DESCRIPTION OF THE TASK
The records underneath are to be printed in full and exactly, with no pictures carried over.
= = = = =
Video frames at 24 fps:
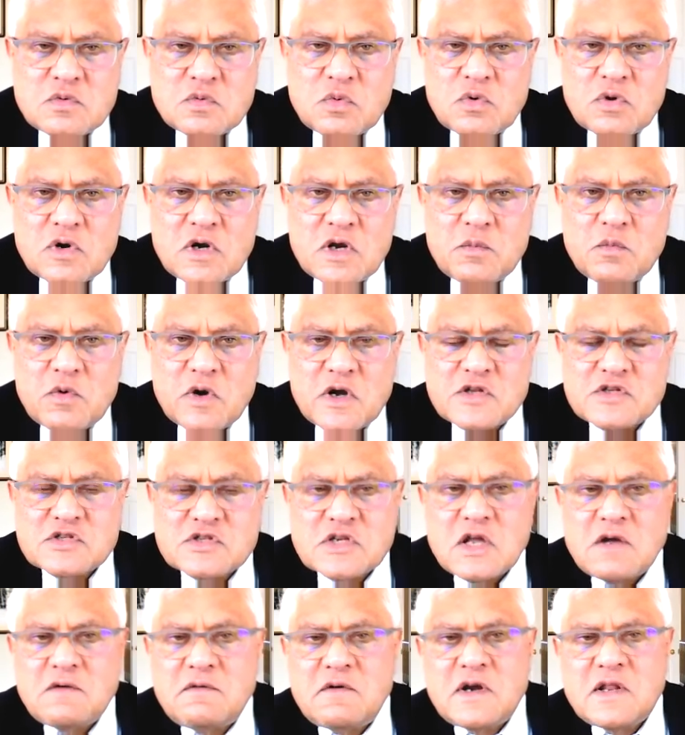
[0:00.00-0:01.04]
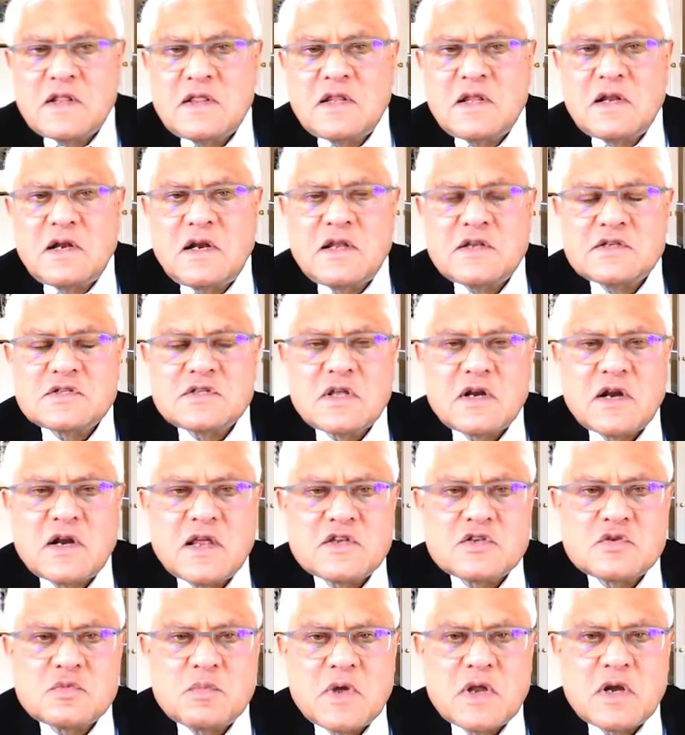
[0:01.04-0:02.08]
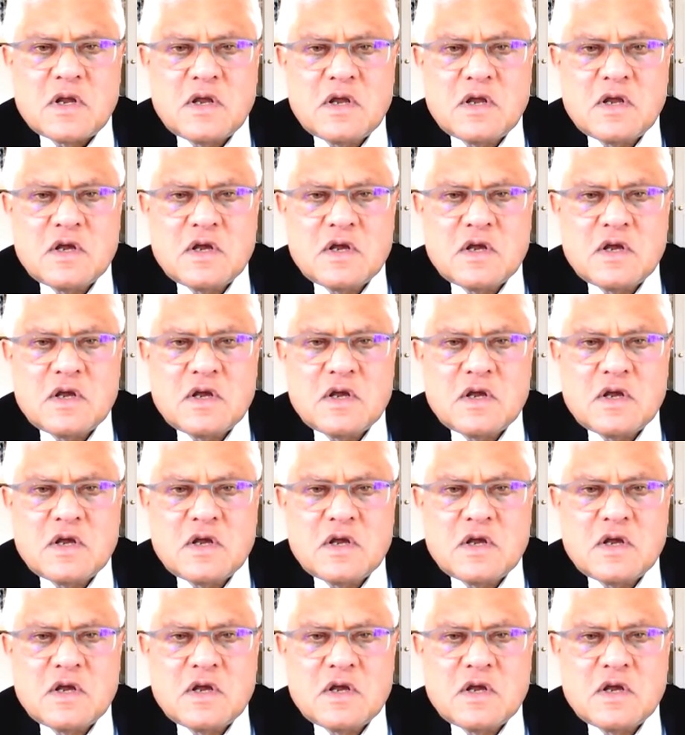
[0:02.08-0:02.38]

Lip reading: to only what is covered in the lease arrangement.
= = = = =
ANSWER TO THIS EXERCISE
Video frames at 24 fps:
[0:00.00-0:01.04]
[0:01.04-0:02.08]
[0:02.08-0:02.38]

Lip reading: to only what is covered in the lease arrangement.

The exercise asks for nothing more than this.